Keita appeared calm as he appeared in a state television broadcast after midnight to declare the dissolution of the government and national assembly, and said he had no choice but to resign with immediate effect. “If it pleased certain elements of our military to decide this should end with their intervention, do I really have a choice?” he said of the day’s events. “(I must) submit to it, because I don’t want any bloodshed.” It was unclear whether Keita was still in custody at the Kati base, which in a twist of fate was also the site of the 2012 putsch that brought him to power.
Rebel troops seized Malian President Ibrahim Boubacar Keita and Prime Minister Boubou Cisse in a dramatic escalation Tuesday of a months-long crisis. Neighbouring states in West Africa, along with France, the European Union and the African Union, condemned the sudden mutiny and warned against any unconstitutional change of power in the fragile country.
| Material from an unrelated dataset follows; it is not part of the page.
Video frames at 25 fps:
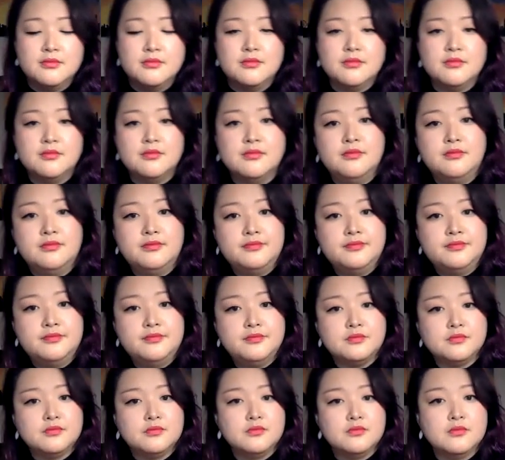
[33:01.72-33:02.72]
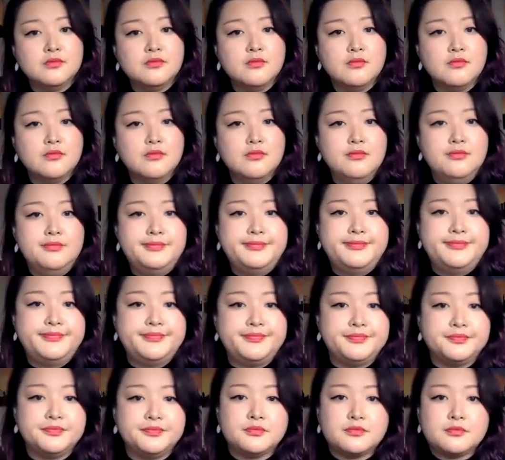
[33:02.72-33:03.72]

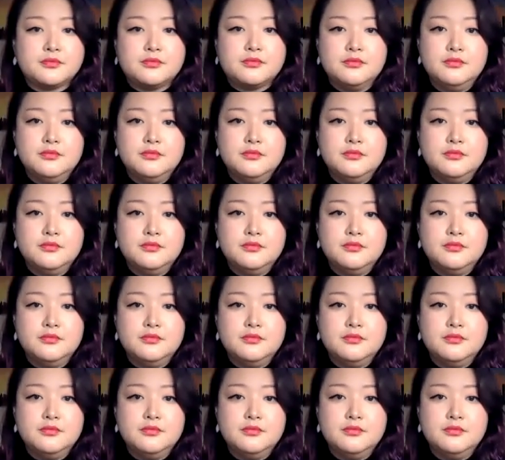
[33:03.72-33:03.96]
(silent)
The UN Security Council will hold emergency talks on the crisis on Wednesday, diplomats in New York said. “We can tell you that the president and the prime minister are under our control” after they were “arrested” at Keita’s residence in the capital Bamako, a rebel leader, who requested anonymity, told AFP. Boubou Doucoure, who works as Cisse’s director of communications, confirmed that the pair had been detained and had been driven in armoured vehicles to an army base in the town of Kati, about 15 kilometres (nine miles) away. Mutineering troops had seized the base hours earlier before taking control of the surrounding streets and driving in convoy to the capital Bamako, according to an AFP journalist. A 2012 putsch that opened the way to Keita’s presidency began in the Kati base — and fears quickly grew of another coup attempt in the notoriously unstable country.